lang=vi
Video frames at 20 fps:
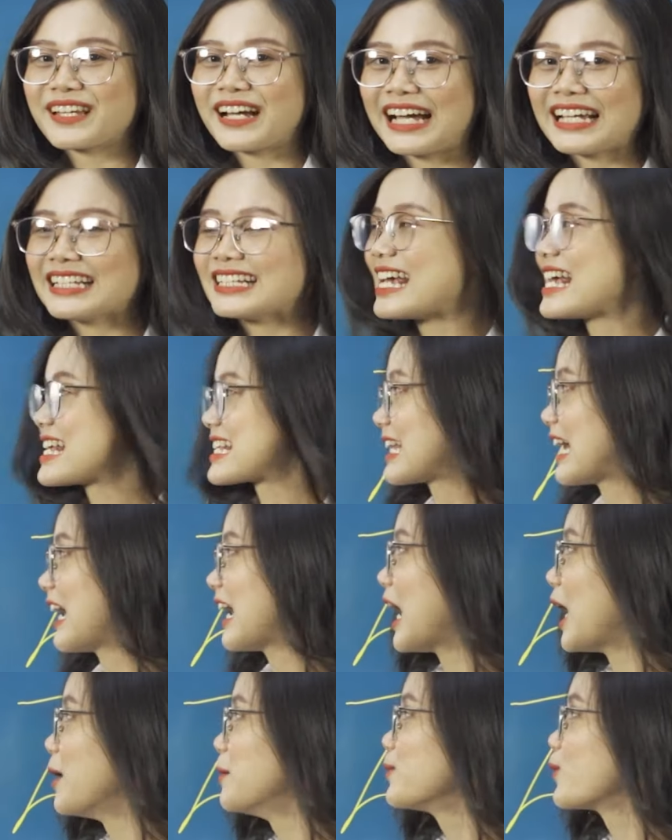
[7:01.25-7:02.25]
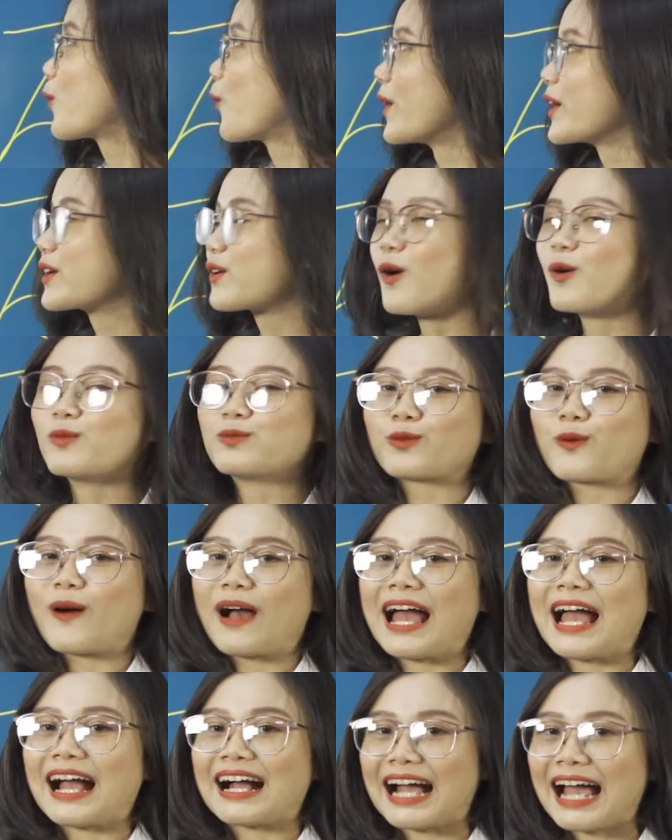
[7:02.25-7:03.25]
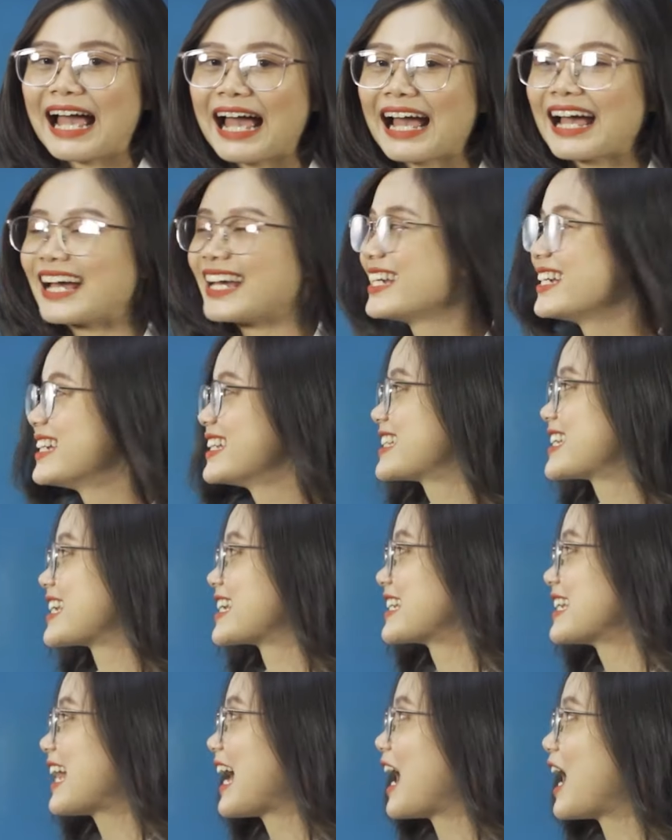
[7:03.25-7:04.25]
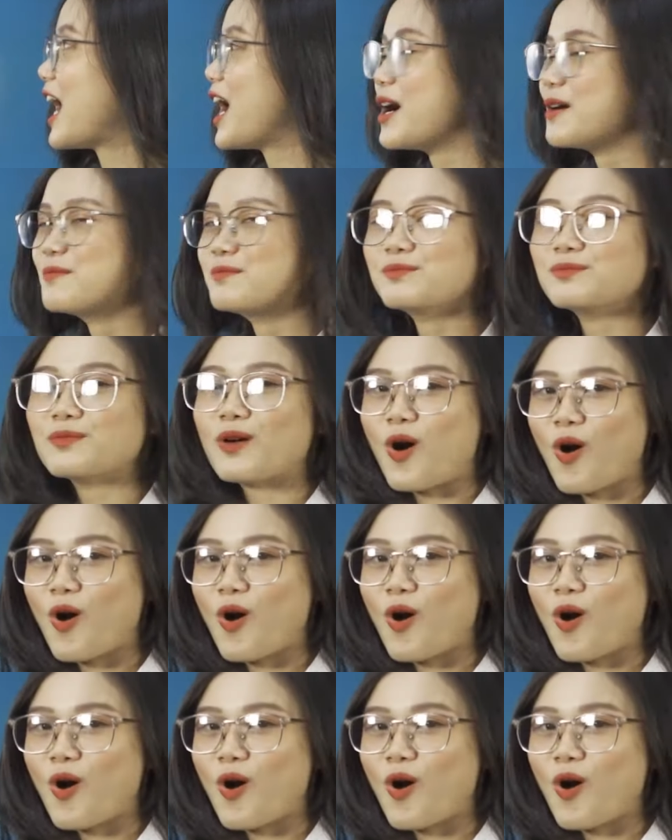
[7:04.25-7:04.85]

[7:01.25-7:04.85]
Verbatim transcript: ấy sang âm cuối cùng của hàng a chính là âm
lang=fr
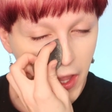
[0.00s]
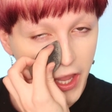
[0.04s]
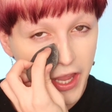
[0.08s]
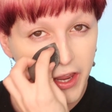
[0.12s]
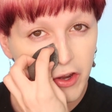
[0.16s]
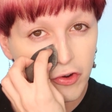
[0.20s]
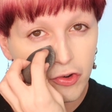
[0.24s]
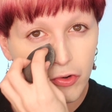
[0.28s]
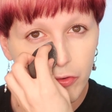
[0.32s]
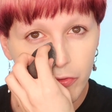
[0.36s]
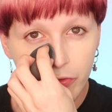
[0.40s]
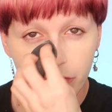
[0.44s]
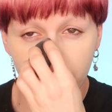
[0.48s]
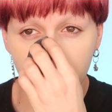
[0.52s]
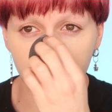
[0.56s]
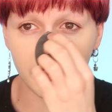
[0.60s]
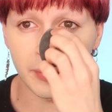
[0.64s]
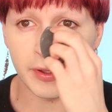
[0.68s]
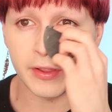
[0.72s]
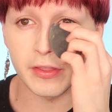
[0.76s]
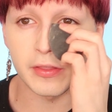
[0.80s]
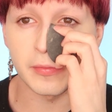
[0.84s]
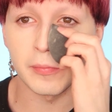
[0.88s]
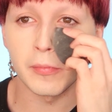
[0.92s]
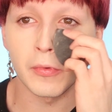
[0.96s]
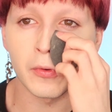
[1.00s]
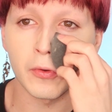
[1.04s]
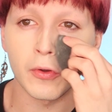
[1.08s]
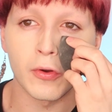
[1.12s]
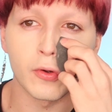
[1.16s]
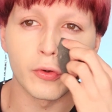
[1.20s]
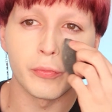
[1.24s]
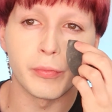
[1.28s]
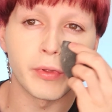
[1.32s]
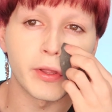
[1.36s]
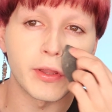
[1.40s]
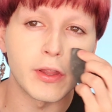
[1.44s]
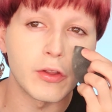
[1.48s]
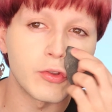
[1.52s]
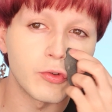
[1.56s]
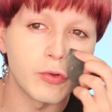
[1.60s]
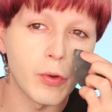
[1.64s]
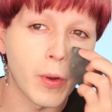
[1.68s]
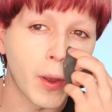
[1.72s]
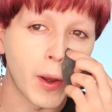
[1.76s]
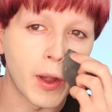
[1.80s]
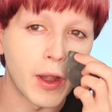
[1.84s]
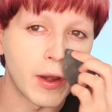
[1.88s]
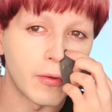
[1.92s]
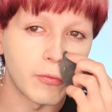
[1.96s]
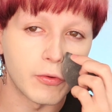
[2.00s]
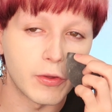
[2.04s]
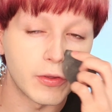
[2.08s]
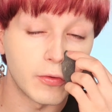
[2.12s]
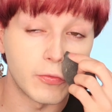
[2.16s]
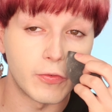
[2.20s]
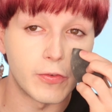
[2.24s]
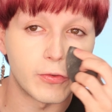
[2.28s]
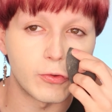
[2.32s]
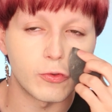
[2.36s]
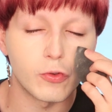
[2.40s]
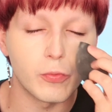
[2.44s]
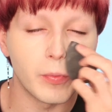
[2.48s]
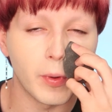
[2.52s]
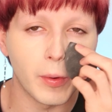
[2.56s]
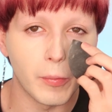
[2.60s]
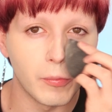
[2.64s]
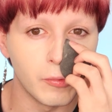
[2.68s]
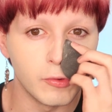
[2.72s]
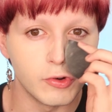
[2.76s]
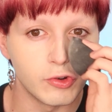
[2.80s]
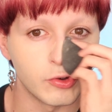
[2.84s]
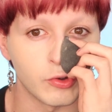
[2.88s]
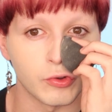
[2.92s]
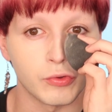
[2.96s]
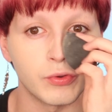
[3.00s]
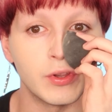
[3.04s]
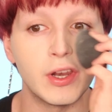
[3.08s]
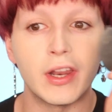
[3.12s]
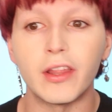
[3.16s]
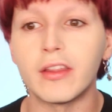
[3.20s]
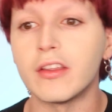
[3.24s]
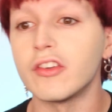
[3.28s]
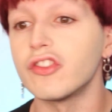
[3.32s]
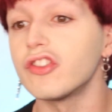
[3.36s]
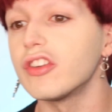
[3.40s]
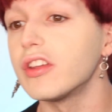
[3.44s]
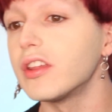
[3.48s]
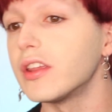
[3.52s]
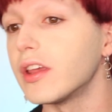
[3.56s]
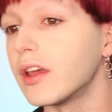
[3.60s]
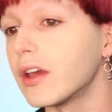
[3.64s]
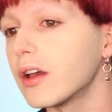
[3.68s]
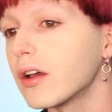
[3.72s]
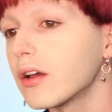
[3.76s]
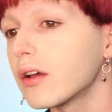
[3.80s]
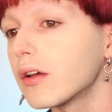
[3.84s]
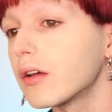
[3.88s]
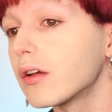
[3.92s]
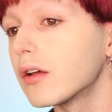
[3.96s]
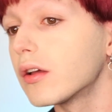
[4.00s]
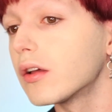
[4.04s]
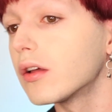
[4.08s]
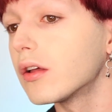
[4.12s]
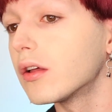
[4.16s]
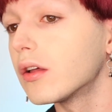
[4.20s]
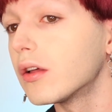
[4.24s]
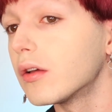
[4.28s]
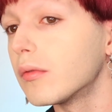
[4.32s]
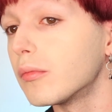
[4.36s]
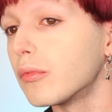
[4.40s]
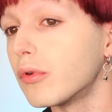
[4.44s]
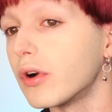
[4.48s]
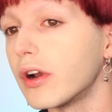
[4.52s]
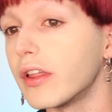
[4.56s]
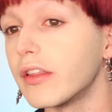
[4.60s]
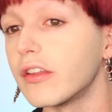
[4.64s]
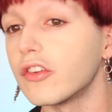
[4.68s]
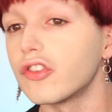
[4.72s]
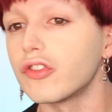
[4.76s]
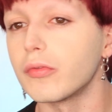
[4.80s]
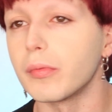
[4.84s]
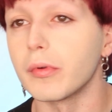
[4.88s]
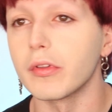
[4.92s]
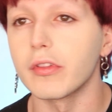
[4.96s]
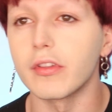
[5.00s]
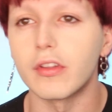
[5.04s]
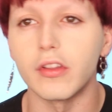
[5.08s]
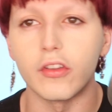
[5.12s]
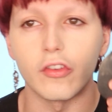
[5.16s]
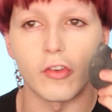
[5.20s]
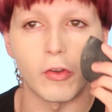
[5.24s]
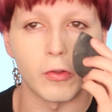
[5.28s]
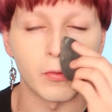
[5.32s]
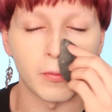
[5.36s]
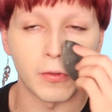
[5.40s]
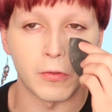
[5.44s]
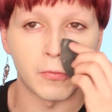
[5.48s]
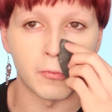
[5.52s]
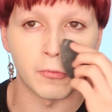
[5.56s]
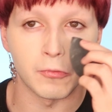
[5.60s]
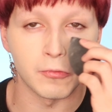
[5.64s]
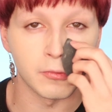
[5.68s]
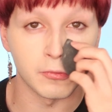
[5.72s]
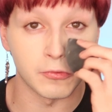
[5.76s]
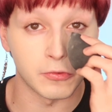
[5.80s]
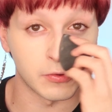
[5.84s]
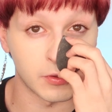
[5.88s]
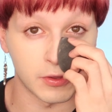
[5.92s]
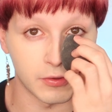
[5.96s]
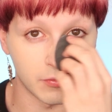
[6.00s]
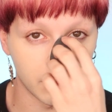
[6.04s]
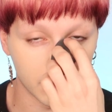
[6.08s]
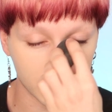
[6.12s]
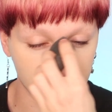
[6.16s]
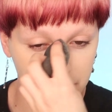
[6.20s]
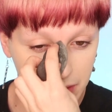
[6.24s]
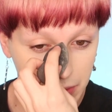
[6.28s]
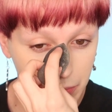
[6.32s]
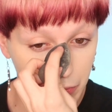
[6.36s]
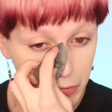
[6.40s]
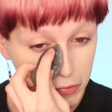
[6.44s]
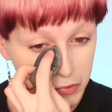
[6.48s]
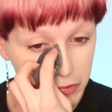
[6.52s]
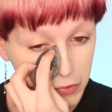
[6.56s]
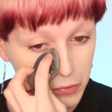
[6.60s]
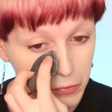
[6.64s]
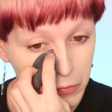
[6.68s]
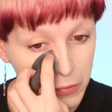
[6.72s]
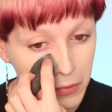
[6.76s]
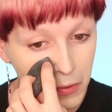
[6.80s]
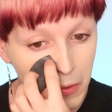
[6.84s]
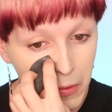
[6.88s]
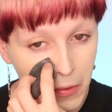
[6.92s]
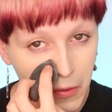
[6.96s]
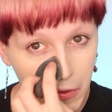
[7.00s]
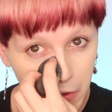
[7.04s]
Et je filme pratiquement qu'en lumière naturelle. Là, euh, il fait super beau aujourd'hui. Il a neigé hier. Bon, la neige, je pense, est déjà en train de fondre vu fait très beau aujourd'hui.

────────────────────

▶ WORK ITEM
The entries above need to be transcribed exactly, with the images left out.

▶ RESPONSE BOX
lang=vi
Video frames at 20 fps:
[7:01.25-7:02.25]
[7:02.25-7:03.25]
[7:03.25-7:04.25]
[7:04.25-7:04.85]

[7:01.25-7:04.85]
Verbatim transcript: ấy sang âm cuối cùng của hàng a chính là âm
lang=fr
[0.00s]
[0.04s]
[0.08s]
[0.12s]
[0.16s]
[0.20s]
[0.24s]
[0.28s]
[0.32s]
[0.36s]
[0.40s]
[0.44s]
[0.48s]
[0.52s]
[0.56s]
[0.60s]
[0.64s]
[0.68s]
[0.72s]
[0.76s]
[0.80s]
[0.84s]
[0.88s]
[0.92s]
[0.96s]
[1.00s]
[1.04s]
[1.08s]
[1.12s]
[1.16s]
[1.20s]
[1.24s]
[1.28s]
[1.32s]
[1.36s]
[1.40s]
[1.44s]
[1.48s]
[1.52s]
[1.56s]
[1.60s]
[1.64s]
[1.68s]
[1.72s]
[1.76s]
[1.80s]
[1.84s]
[1.88s]
[1.92s]
[1.96s]
[2.00s]
[2.04s]
[2.08s]
[2.12s]
[2.16s]
[2.20s]
[2.24s]
[2.28s]
[2.32s]
[2.36s]
[2.40s]
[2.44s]
[2.48s]
[2.52s]
[2.56s]
[2.60s]
[2.64s]
[2.68s]
[2.72s]
[2.76s]
[2.80s]
[2.84s]
[2.88s]
[2.92s]
[2.96s]
[3.00s]
[3.04s]
[3.08s]
[3.12s]
[3.16s]
[3.20s]
[3.24s]
[3.28s]
[3.32s]
[3.36s]
[3.40s]
[3.44s]
[3.48s]
[3.52s]
[3.56s]
[3.60s]
[3.64s]
[3.68s]
[3.72s]
[3.76s]
[3.80s]
[3.84s]
[3.88s]
[3.92s]
[3.96s]
[4.00s]
[4.04s]
[4.08s]
[4.12s]
[4.16s]
[4.20s]
[4.24s]
[4.28s]
[4.32s]
[4.36s]
[4.40s]
[4.44s]
[4.48s]
[4.52s]
[4.56s]
[4.60s]
[4.64s]
[4.68s]
[4.72s]
[4.76s]
[4.80s]
[4.84s]
[4.88s]
[4.92s]
[4.96s]
[5.00s]
[5.04s]
[5.08s]
[5.12s]
[5.16s]
[5.20s]
[5.24s]
[5.28s]
[5.32s]
[5.36s]
[5.40s]
[5.44s]
[5.48s]
[5.52s]
[5.56s]
[5.60s]
[5.64s]
[5.68s]
[5.72s]
[5.76s]
[5.80s]
[5.84s]
[5.88s]
[5.92s]
[5.96s]
[6.00s]
[6.04s]
[6.08s]
[6.12s]
[6.16s]
[6.20s]
[6.24s]
[6.28s]
[6.32s]
[6.36s]
[6.40s]
[6.44s]
[6.48s]
[6.52s]
[6.56s]
[6.60s]
[6.64s]
[6.68s]
[6.72s]
[6.76s]
[6.80s]
[6.84s]
[6.88s]
[6.92s]
[6.96s]
[7.00s]
[7.04s]
Et je filme pratiquement qu'en lumière naturelle. Là, euh, il fait super beau aujourd'hui. Il a neigé hier. Bon, la neige, je pense, est déjà en train de fondre vu fait très beau aujourd'hui.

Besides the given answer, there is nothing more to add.